November 18, 2008
US PPI Down by a Record 2.8% in October - Core PPI up 0.4%
US PPI fell by a record 2.8% in October the Labor Department reported today. Gasoline prices and the first drop in food prices in 8 months contributed heavily to the number.
The 2.8% fall in the Producer Price Index for finished goods was led by a 12.8% drop in Energy prices. This is much worse than the -2.9 and -4.6% seen in the previous 2 months. Foods were also down, by 0.2% on the month.
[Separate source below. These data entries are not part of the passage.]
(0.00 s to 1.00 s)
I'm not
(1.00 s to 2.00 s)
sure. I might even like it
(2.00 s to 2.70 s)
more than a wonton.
This represents the first decline since February of this year.
On closer inspection we can see that gasoline prices crumbled by 24.9% in October after just a 0.5% decrease a month earlier. Leading the finished consumer foods lower was meat, down by 5.6% versus a 0.6% fall one month previous.
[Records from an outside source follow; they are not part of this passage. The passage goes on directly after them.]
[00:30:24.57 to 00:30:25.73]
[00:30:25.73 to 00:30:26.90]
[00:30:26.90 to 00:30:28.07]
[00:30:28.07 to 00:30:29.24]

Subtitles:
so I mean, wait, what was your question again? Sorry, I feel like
Today’s number leaves the Producer Price Index for the 12 months ended in October at 5.2%, down from last month’s 8.7%. The YoY number peaked at 9.8% in July this year.
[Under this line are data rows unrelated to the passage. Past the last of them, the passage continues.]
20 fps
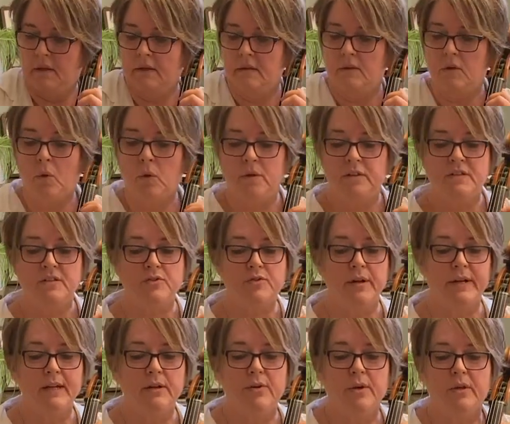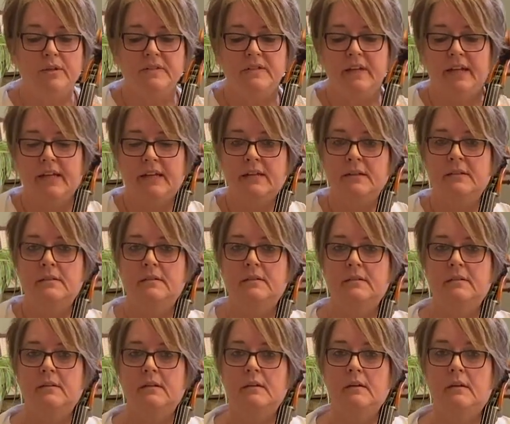All the string
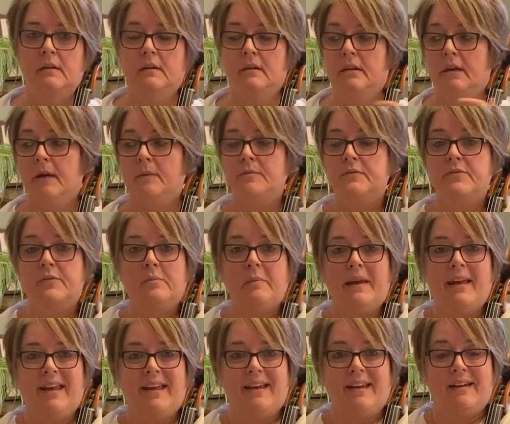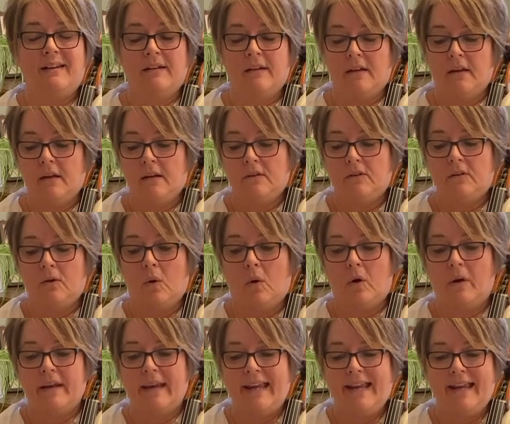crossing comes from here, not
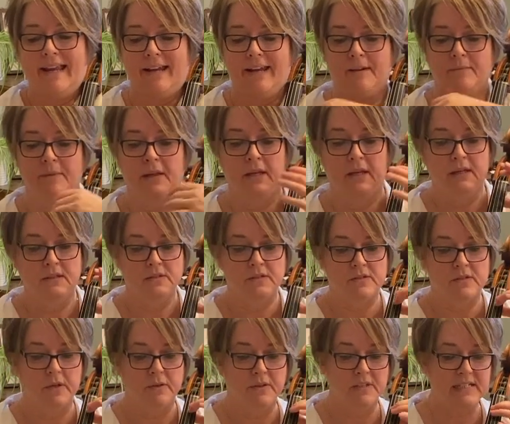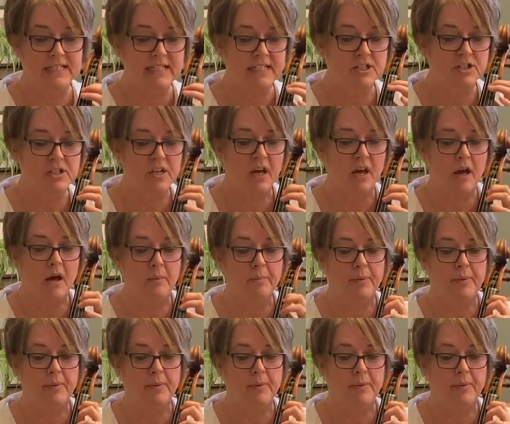here. So the D sharp,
US PPI MoM for the last 12 reporting periods
Despite the rapid decline in overall prices for finished goods, the Core number (excluding foods and energy) recorded a 0.4% MoM increase. This is inline with Septembers 0.4% increase, but only half of July’s 0.8% number.
Today’s news has done little to change trader’s view of a large interest rate cut from the Fed in December. It would seem that the markets are far more focused on the negative economic outlook than inflation data.
Currently, interest rate futures are fully pricing in a 0.50% cut in the Federal Funds Rate to 0.50% at the next meeting with a minimal chance of a 0.75% cut.